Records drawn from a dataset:
§ §
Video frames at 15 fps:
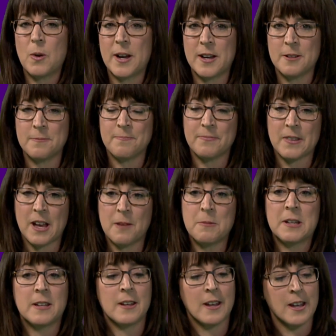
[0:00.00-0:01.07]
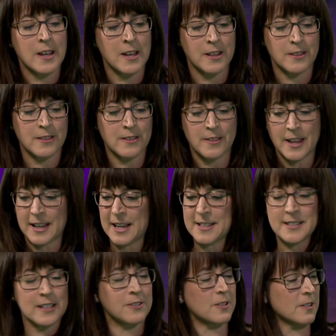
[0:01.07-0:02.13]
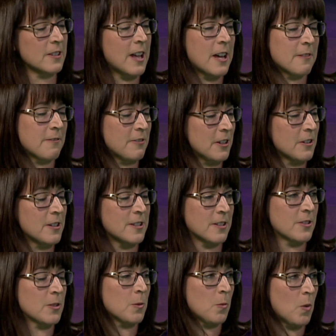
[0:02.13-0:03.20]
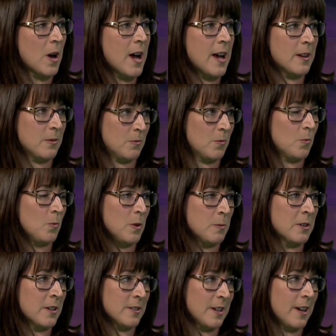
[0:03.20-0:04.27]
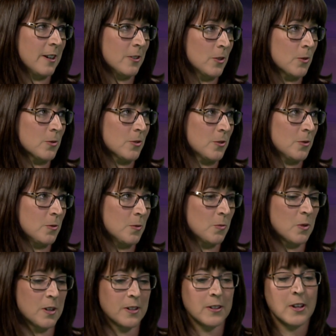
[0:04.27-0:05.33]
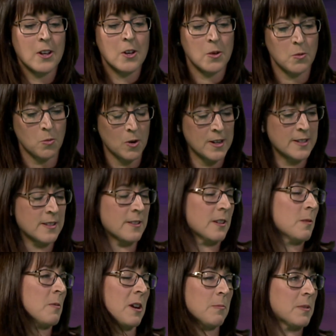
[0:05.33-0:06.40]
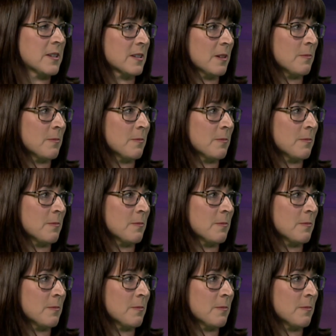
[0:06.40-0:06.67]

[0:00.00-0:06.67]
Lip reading: well, I mean, like I said, there's a lot of theories as to why women are diagnosed 2-to-1. One is that there might be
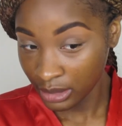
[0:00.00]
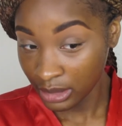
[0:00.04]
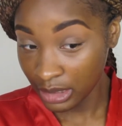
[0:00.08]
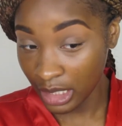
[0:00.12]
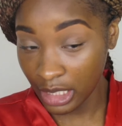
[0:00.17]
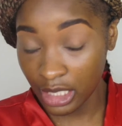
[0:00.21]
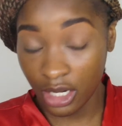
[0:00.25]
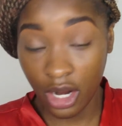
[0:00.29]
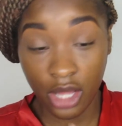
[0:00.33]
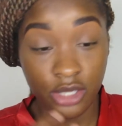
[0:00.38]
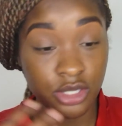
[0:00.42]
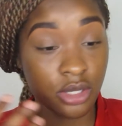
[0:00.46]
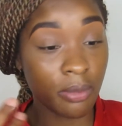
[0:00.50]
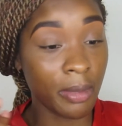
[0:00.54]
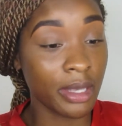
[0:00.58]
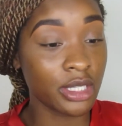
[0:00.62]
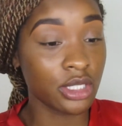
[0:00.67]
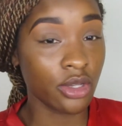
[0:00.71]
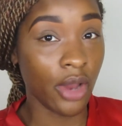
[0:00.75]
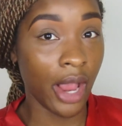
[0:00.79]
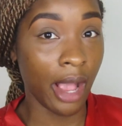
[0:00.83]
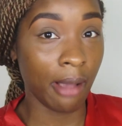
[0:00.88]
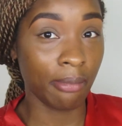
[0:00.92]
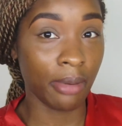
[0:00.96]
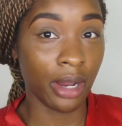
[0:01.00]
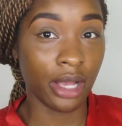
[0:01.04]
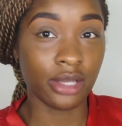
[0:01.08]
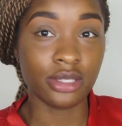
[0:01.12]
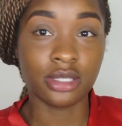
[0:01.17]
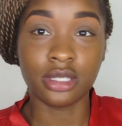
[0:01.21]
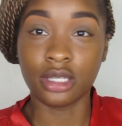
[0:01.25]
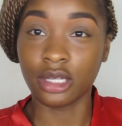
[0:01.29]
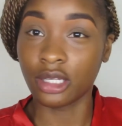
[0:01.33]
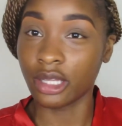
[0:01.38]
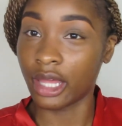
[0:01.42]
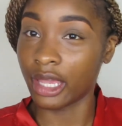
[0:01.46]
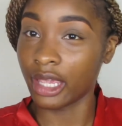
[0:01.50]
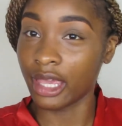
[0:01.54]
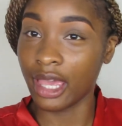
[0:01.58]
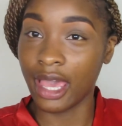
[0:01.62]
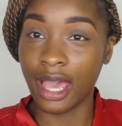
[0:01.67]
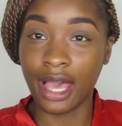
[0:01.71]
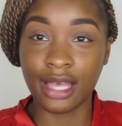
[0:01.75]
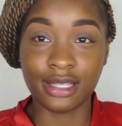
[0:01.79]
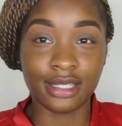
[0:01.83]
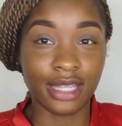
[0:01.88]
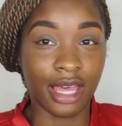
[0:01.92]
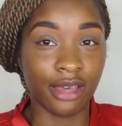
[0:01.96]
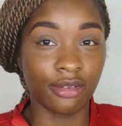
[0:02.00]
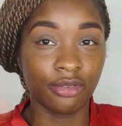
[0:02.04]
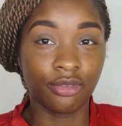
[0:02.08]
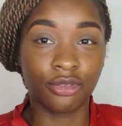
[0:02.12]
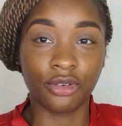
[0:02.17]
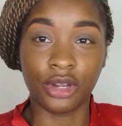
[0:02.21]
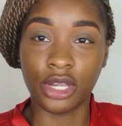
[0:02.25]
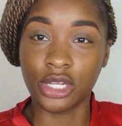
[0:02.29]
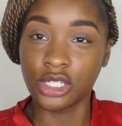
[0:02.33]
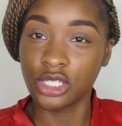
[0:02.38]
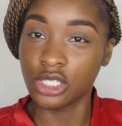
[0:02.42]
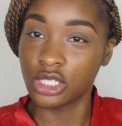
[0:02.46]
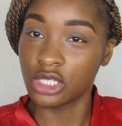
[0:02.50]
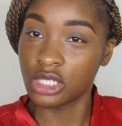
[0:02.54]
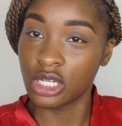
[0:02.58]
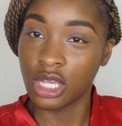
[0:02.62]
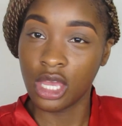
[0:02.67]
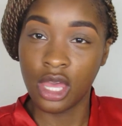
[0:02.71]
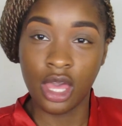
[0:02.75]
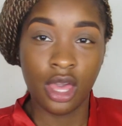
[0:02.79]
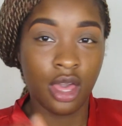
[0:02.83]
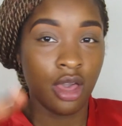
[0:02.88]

And it also makes your eyebrows look like it has that fresh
§ §
[INSTRUCTIONS TO FOLLOW] Repeat the records word for word, skipping pictures.

[ANSWER FOR THE TASK]
Video frames at 15 fps:
[0:00.00-0:01.07]
[0:01.07-0:02.13]
[0:02.13-0:03.20]
[0:03.20-0:04.27]
[0:04.27-0:05.33]
[0:05.33-0:06.40]
[0:06.40-0:06.67]

[0:00.00-0:06.67]
Lip reading: well, I mean, like I said, there's a lot of theories as to why women are diagnosed 2-to-1. One is that there might be
[0:00.00]
[0:00.04]
[0:00.08]
[0:00.12]
[0:00.17]
[0:00.21]
[0:00.25]
[0:00.29]
[0:00.33]
[0:00.38]
[0:00.42]
[0:00.46]
[0:00.50]
[0:00.54]
[0:00.58]
[0:00.62]
[0:00.67]
[0:00.71]
[0:00.75]
[0:00.79]
[0:00.83]
[0:00.88]
[0:00.92]
[0:00.96]
[0:01.00]
[0:01.04]
[0:01.08]
[0:01.12]
[0:01.17]
[0:01.21]
[0:01.25]
[0:01.29]
[0:01.33]
[0:01.38]
[0:01.42]
[0:01.46]
[0:01.50]
[0:01.54]
[0:01.58]
[0:01.62]
[0:01.67]
[0:01.71]
[0:01.75]
[0:01.79]
[0:01.83]
[0:01.88]
[0:01.92]
[0:01.96]
[0:02.00]
[0:02.04]
[0:02.08]
[0:02.12]
[0:02.17]
[0:02.21]
[0:02.25]
[0:02.29]
[0:02.33]
[0:02.38]
[0:02.42]
[0:02.46]
[0:02.50]
[0:02.54]
[0:02.58]
[0:02.62]
[0:02.67]
[0:02.71]
[0:02.75]
[0:02.79]
[0:02.83]
[0:02.88]

And it also makes your eyebrows look like it has that fresh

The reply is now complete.